:: Input data ::
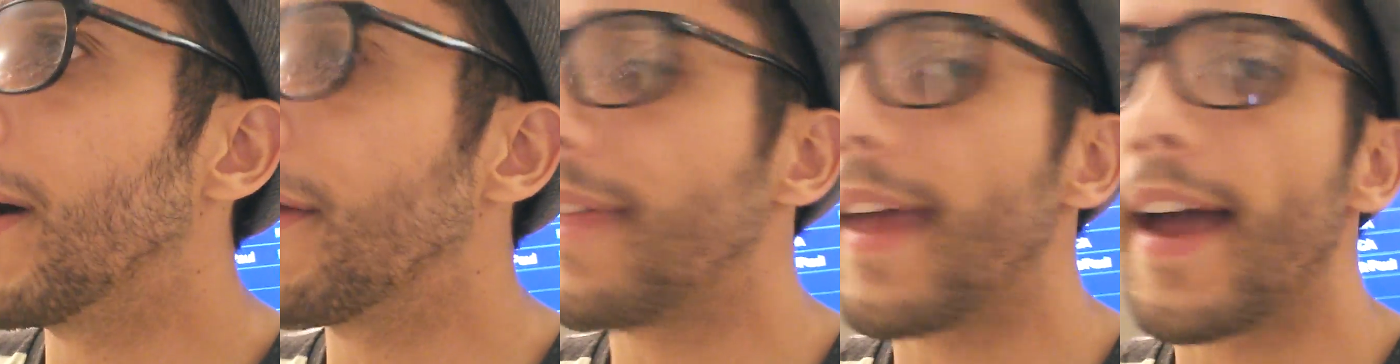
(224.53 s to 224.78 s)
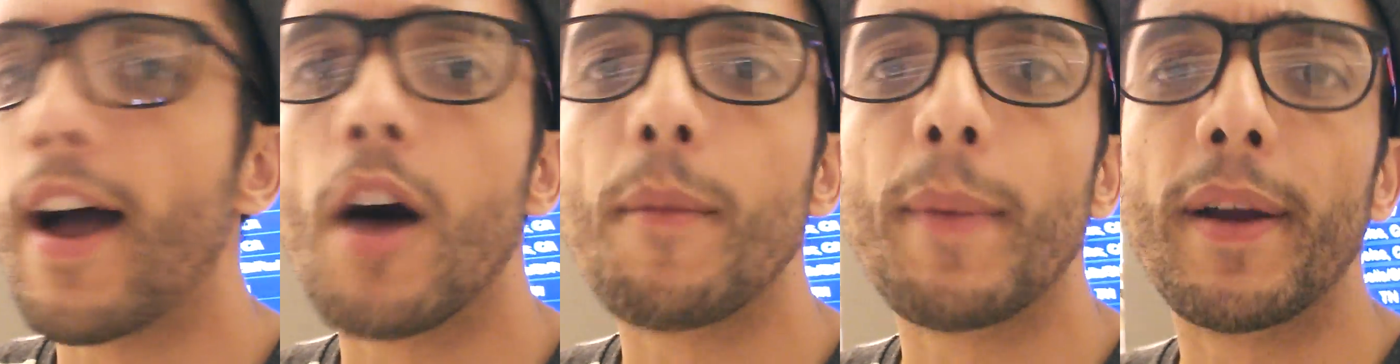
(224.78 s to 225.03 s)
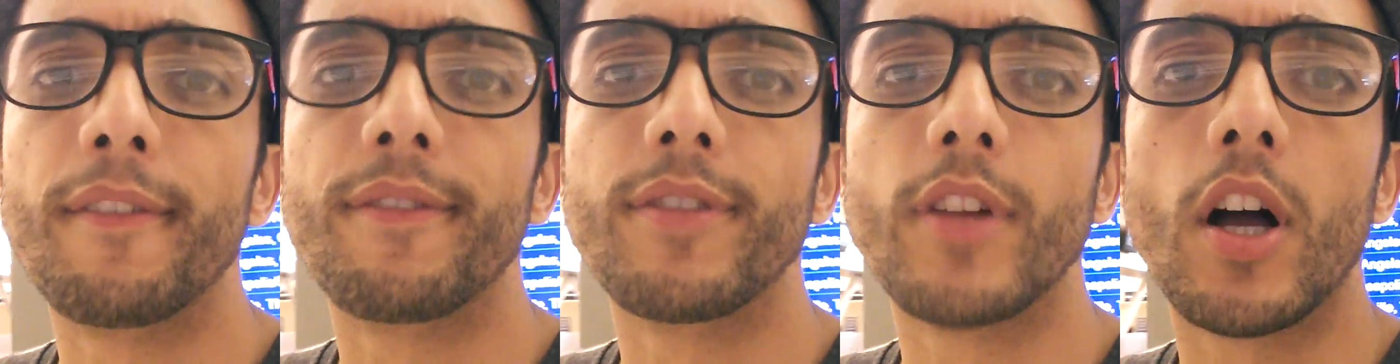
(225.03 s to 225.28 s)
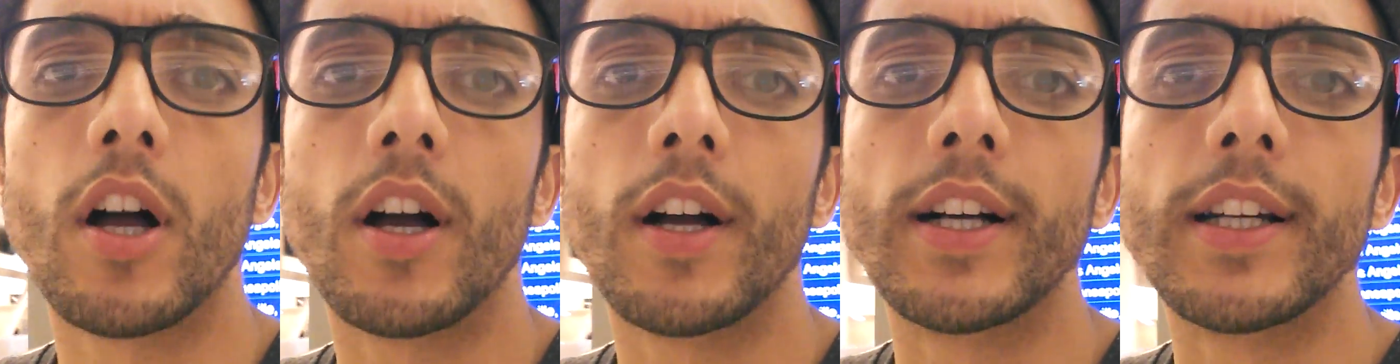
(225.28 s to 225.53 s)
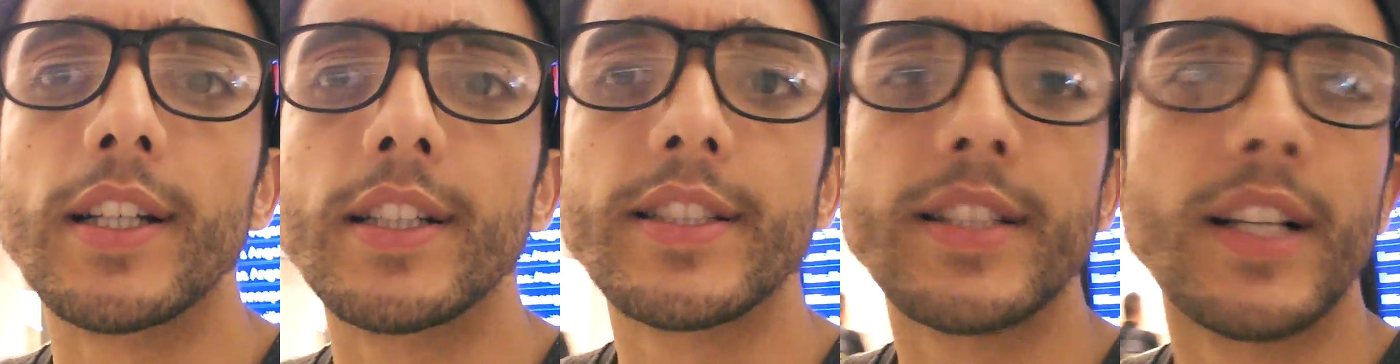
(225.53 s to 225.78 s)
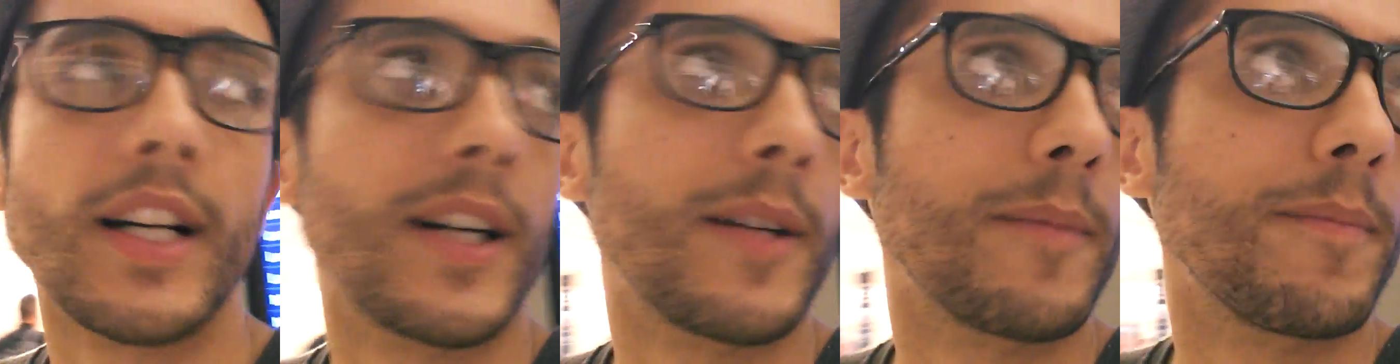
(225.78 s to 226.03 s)
that on my vlogs.
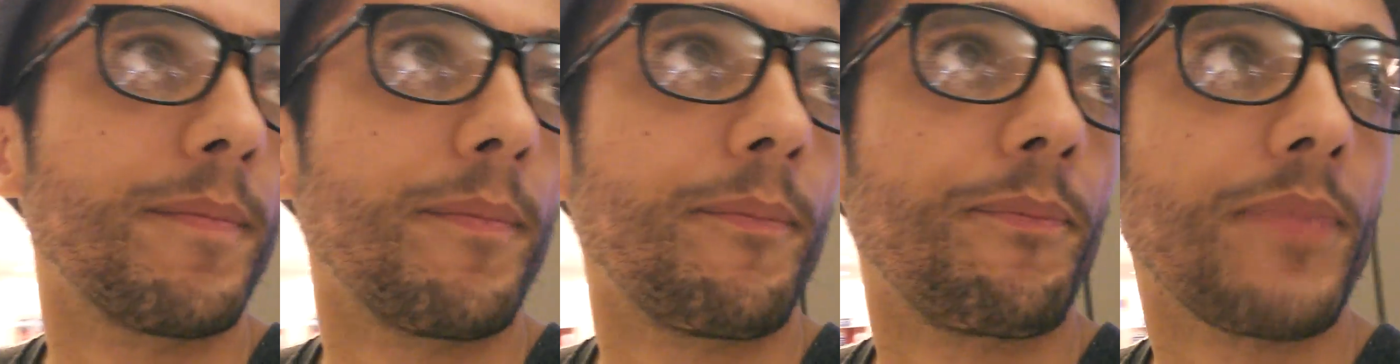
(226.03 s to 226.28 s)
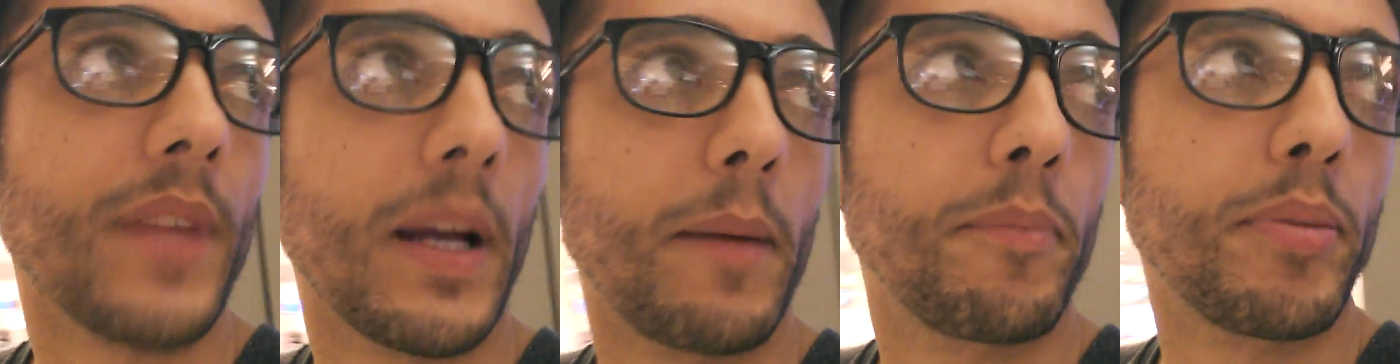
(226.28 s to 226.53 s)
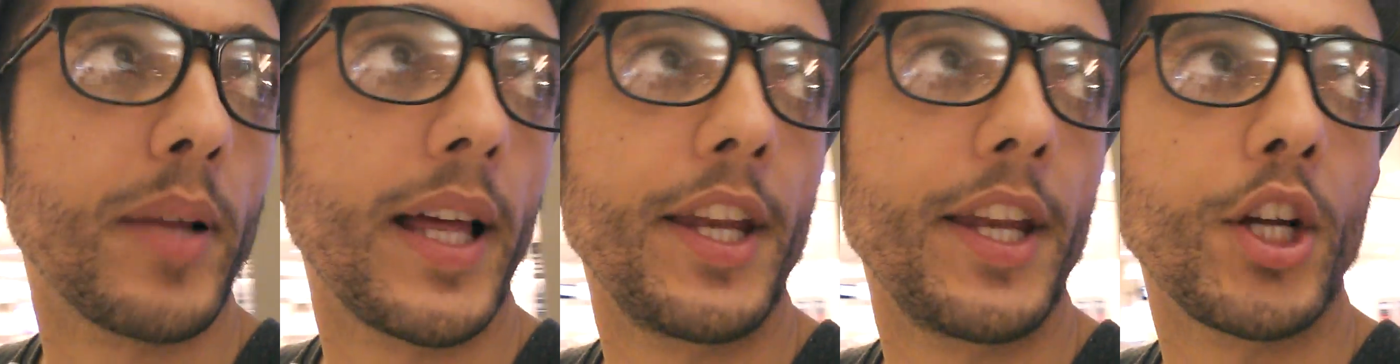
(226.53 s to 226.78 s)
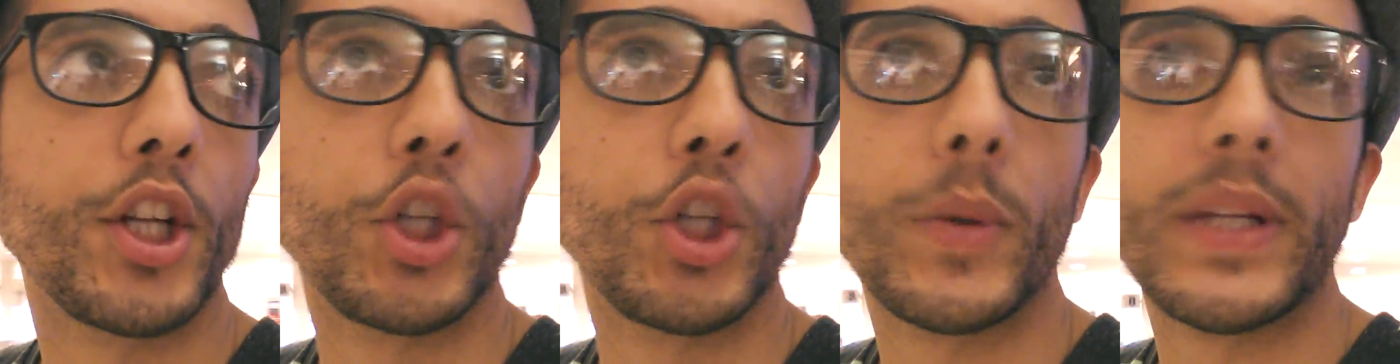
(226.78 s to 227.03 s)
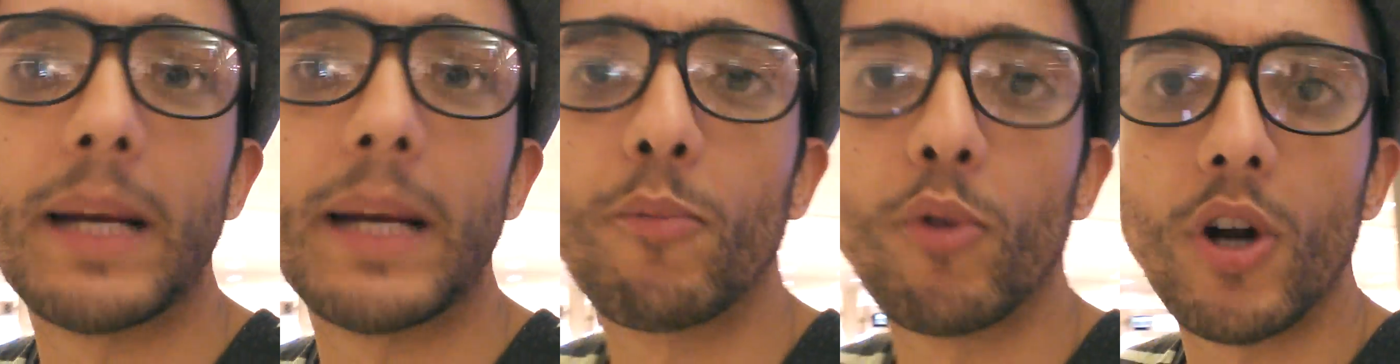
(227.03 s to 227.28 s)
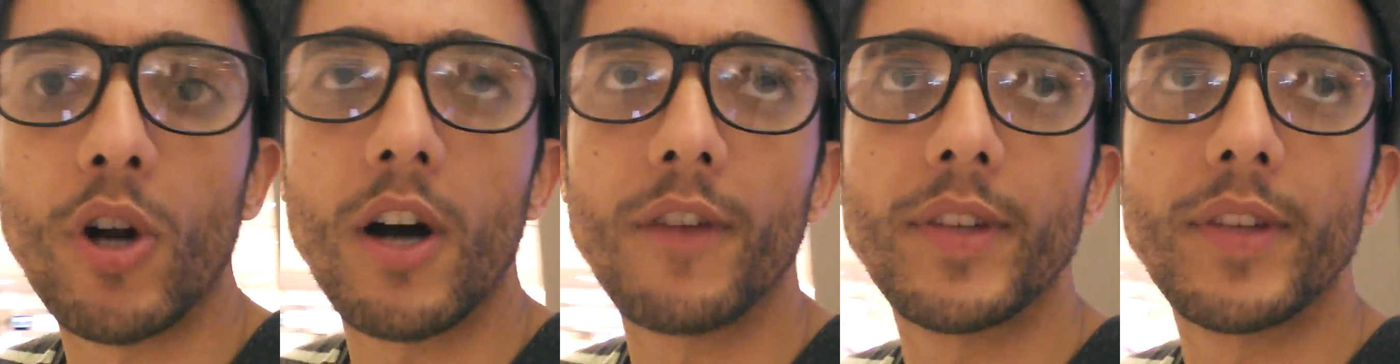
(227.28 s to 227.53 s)
I'm planning on doing that
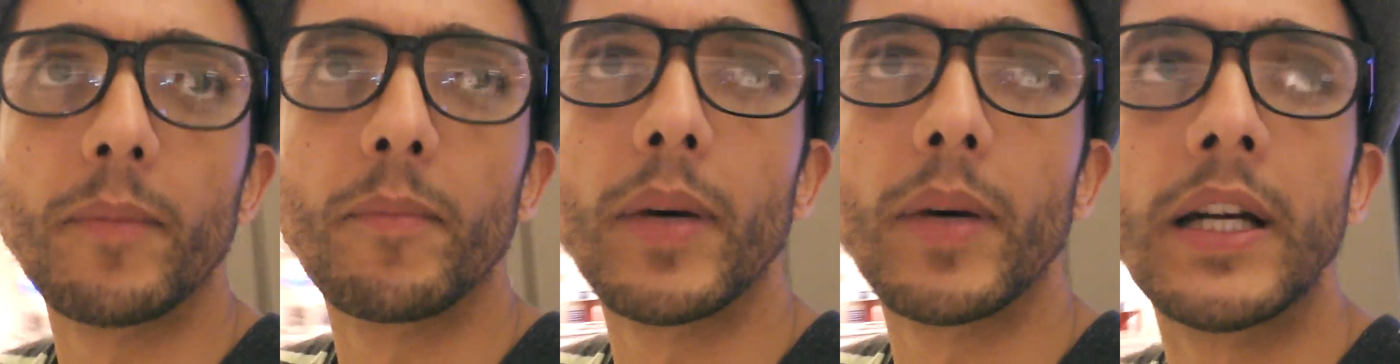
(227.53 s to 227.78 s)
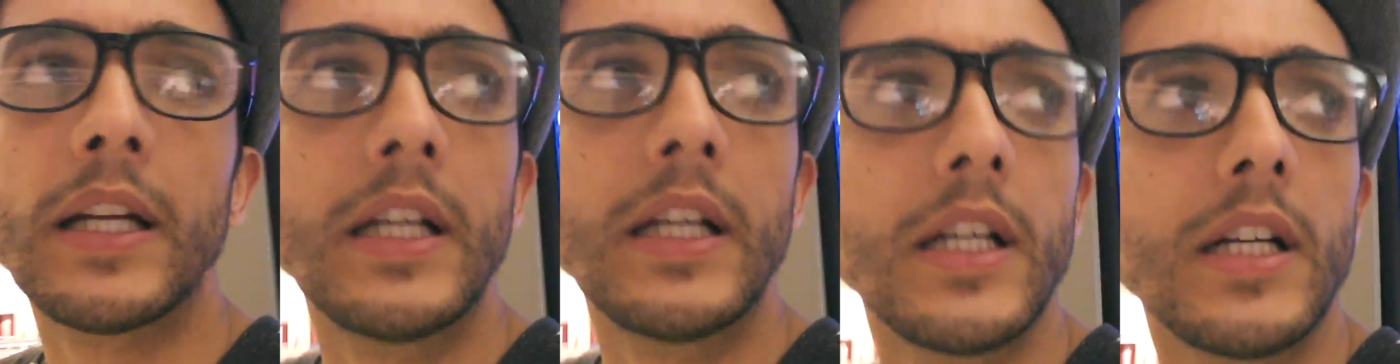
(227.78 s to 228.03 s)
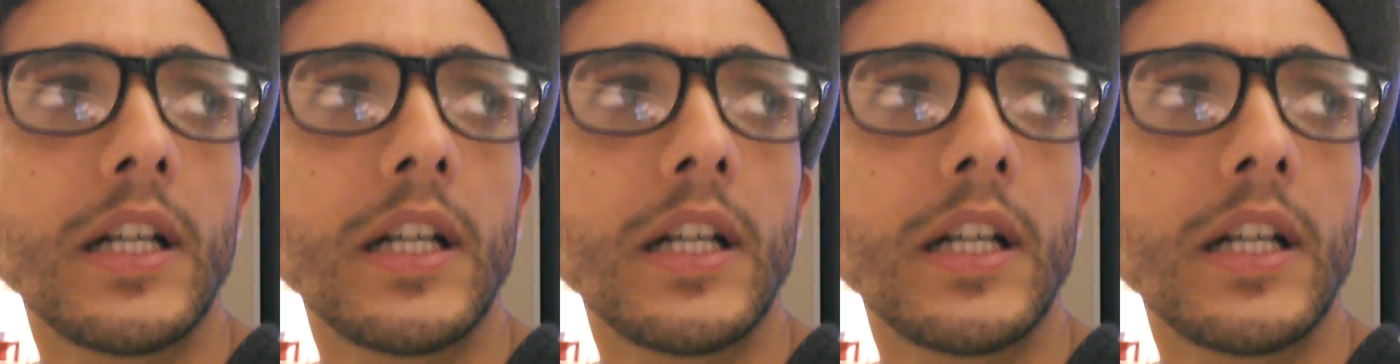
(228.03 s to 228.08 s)
more often, but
:::
■ **Your objective**
Where the line containing "(224.78 s to 225.03 s)" appears, begin writing out the lines word for word, and continue through the last line of the data, leaving out pictures.

■ **Answer space**
(224.78 s to 225.03 s)
(225.03 s to 225.28 s)
(225.28 s to 225.53 s)
(225.53 s to 225.78 s)
(225.78 s to 226.03 s)
that on my vlogs.
(226.03 s to 226.28 s)
(226.28 s to 226.53 s)
(226.53 s to 226.78 s)
(226.78 s to 227.03 s)
(227.03 s to 227.28 s)
(227.28 s to 227.53 s)
I'm planning on doing that
(227.53 s to 227.78 s)
(227.78 s to 228.03 s)
(228.03 s to 228.08 s)
more often, but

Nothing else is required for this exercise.